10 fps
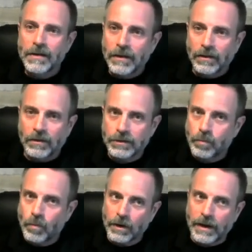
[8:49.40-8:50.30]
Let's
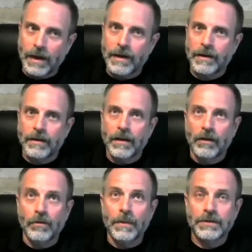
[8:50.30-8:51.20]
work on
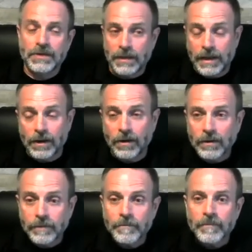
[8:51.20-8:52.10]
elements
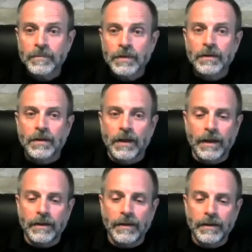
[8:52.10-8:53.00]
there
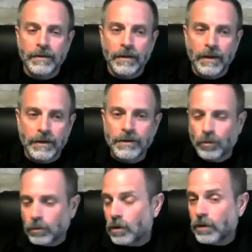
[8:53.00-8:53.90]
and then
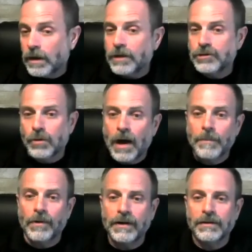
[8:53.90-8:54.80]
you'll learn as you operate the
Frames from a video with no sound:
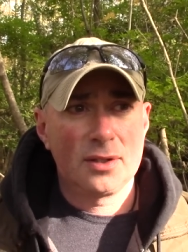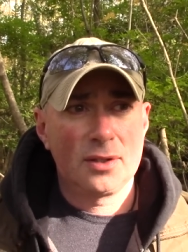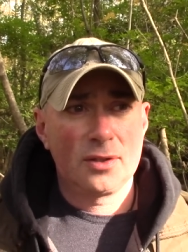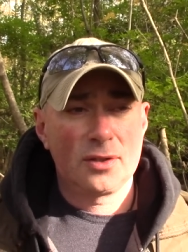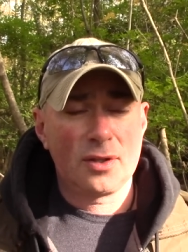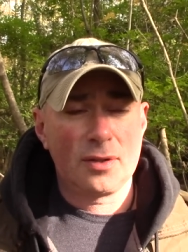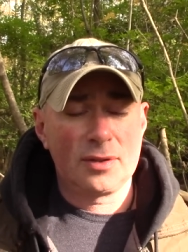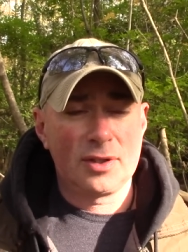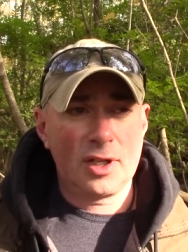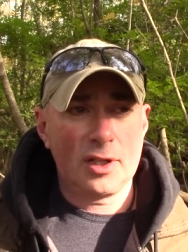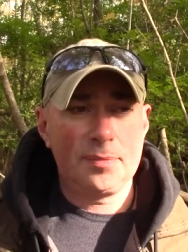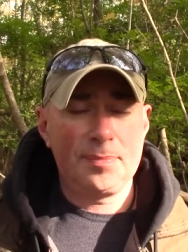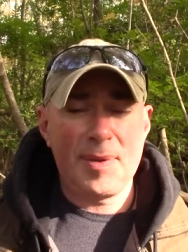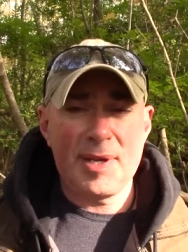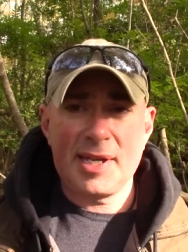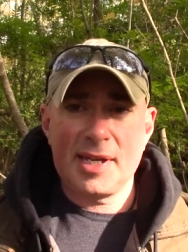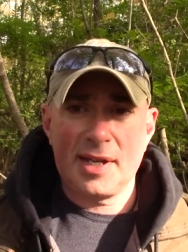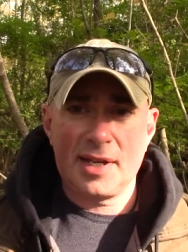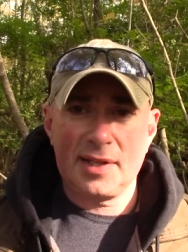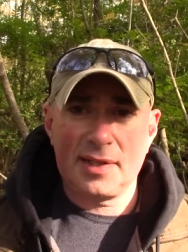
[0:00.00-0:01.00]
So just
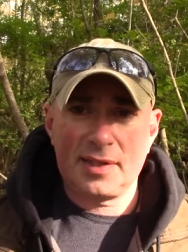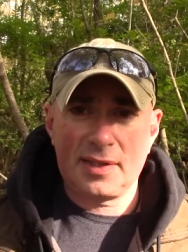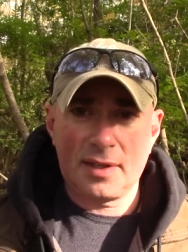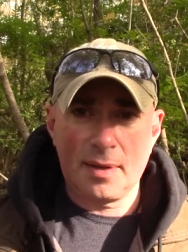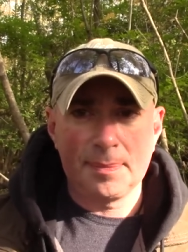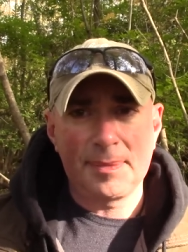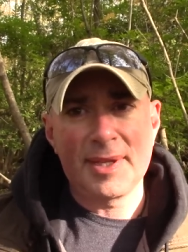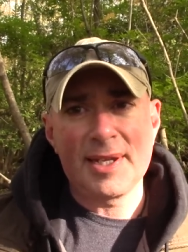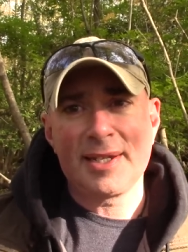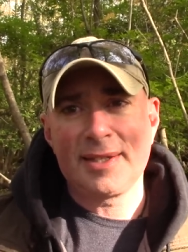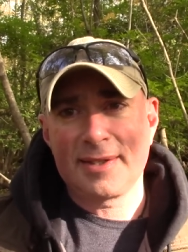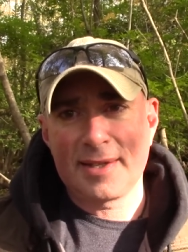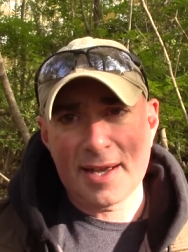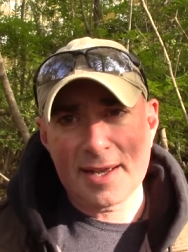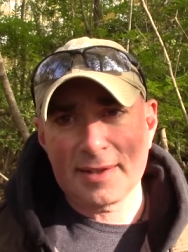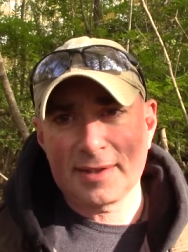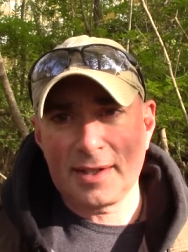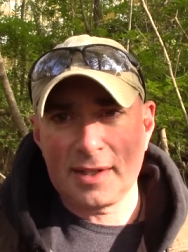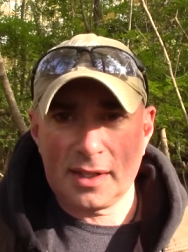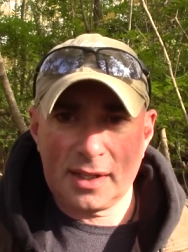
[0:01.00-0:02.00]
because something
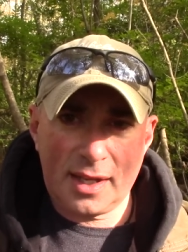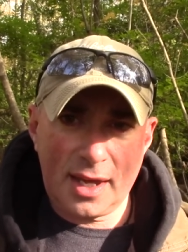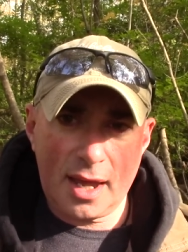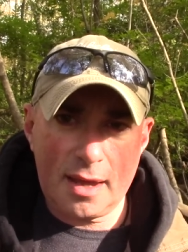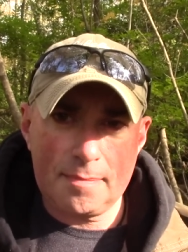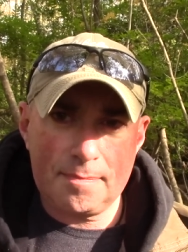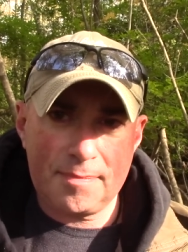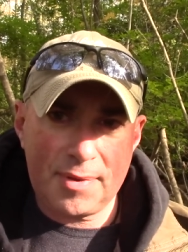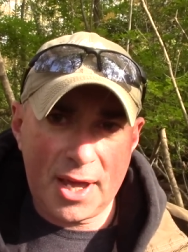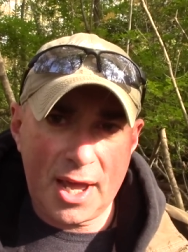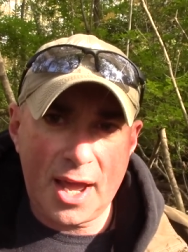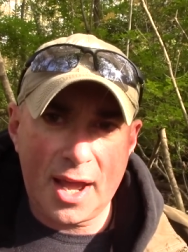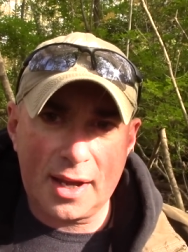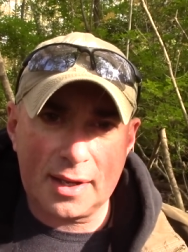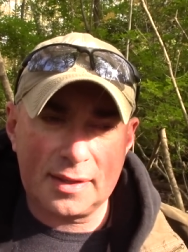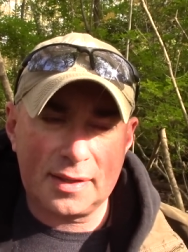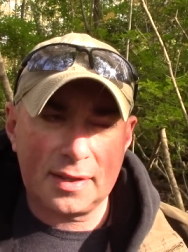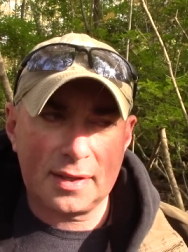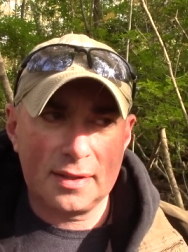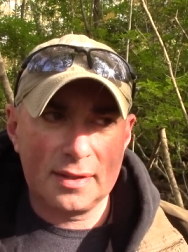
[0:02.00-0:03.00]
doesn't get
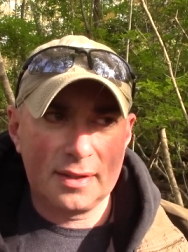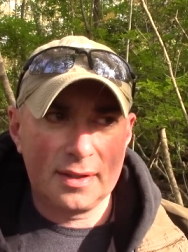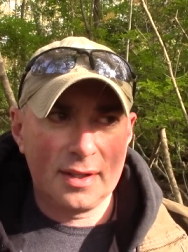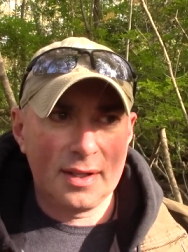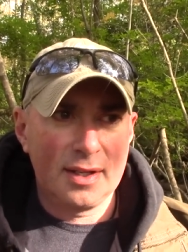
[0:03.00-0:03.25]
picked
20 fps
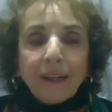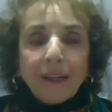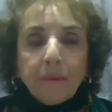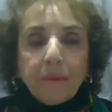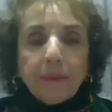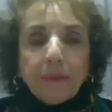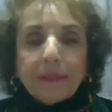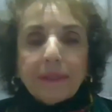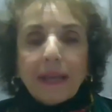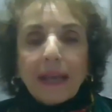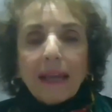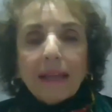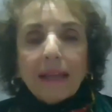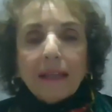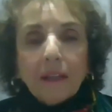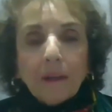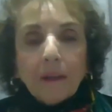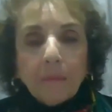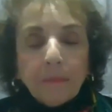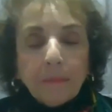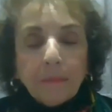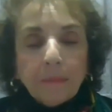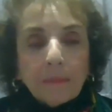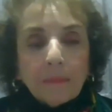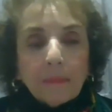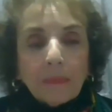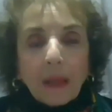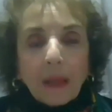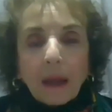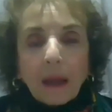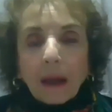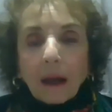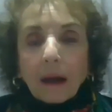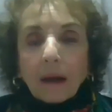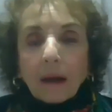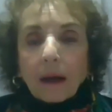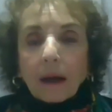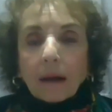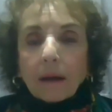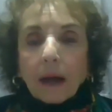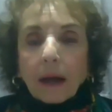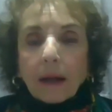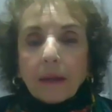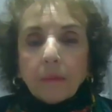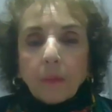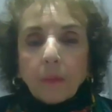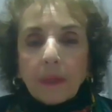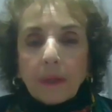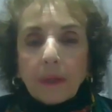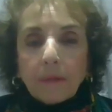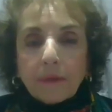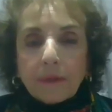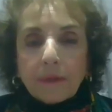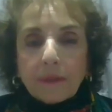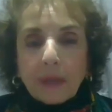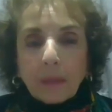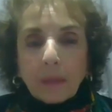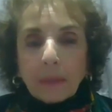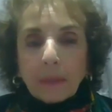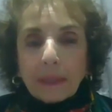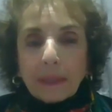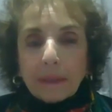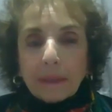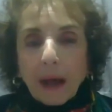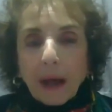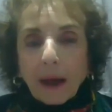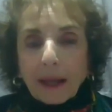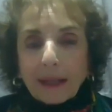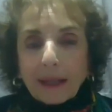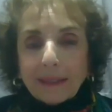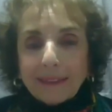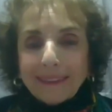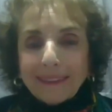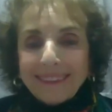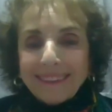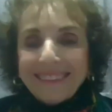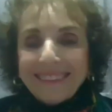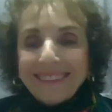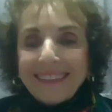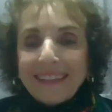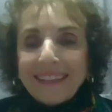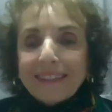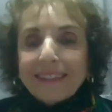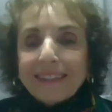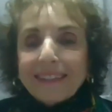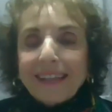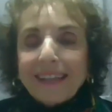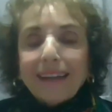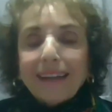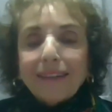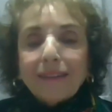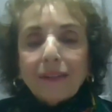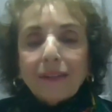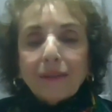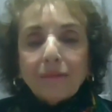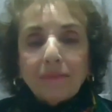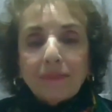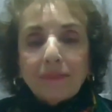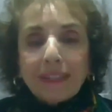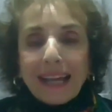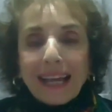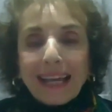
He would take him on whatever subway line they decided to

# # #

__PROBLEM DESCRIPTION__.
For this exercise, give the listing again exactly as written, with the pictures omitted.

__ANSWER TO THIS TASK__.
10 fps
[8:49.40-8:50.30]
Let's
[8:50.30-8:51.20]
work on
[8:51.20-8:52.10]
elements
[8:52.10-8:53.00]
there
[8:53.00-8:53.90]
and then
[8:53.90-8:54.80]
you'll learn as you operate the
Frames from a video with no sound:
[0:00.00-0:01.00]
So just
[0:01.00-0:02.00]
because something
[0:02.00-0:03.00]
doesn't get
[0:03.00-0:03.25]
picked
20 fps
He would take him on whatever subway line they decided to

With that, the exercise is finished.